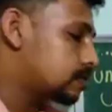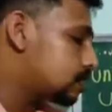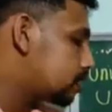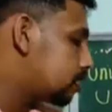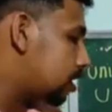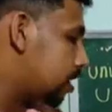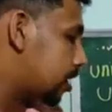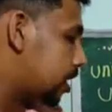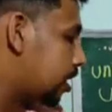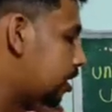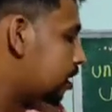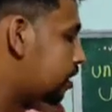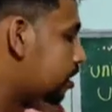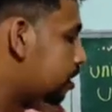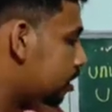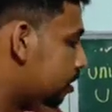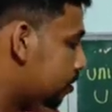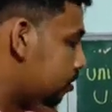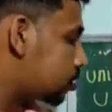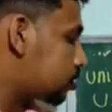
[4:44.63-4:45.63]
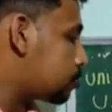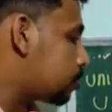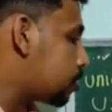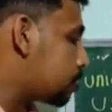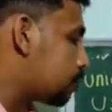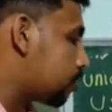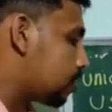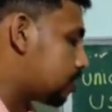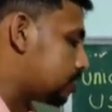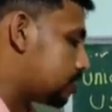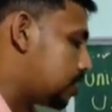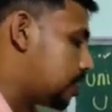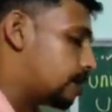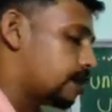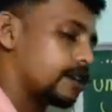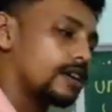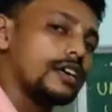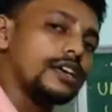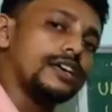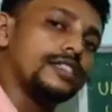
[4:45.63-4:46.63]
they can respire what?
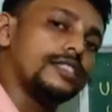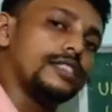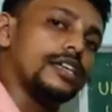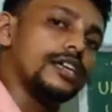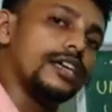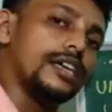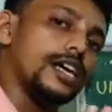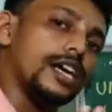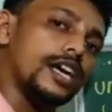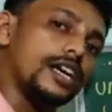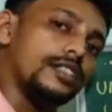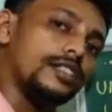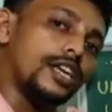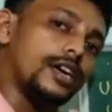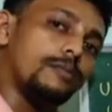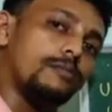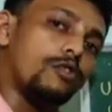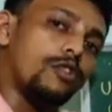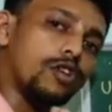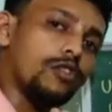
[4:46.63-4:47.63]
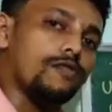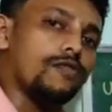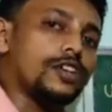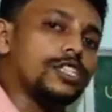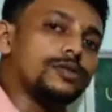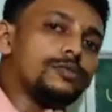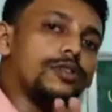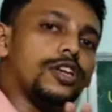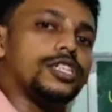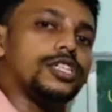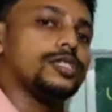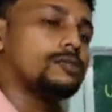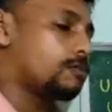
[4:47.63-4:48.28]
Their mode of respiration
════════
Task requirements: A word-for-word reprint of the listing above is needed, minus the pictures.

Reply to the exercise:
[4:44.63-4:45.63]
[4:45.63-4:46.63]
they can respire what?
[4:46.63-4:47.63]
[4:47.63-4:48.28]
Their mode of respiration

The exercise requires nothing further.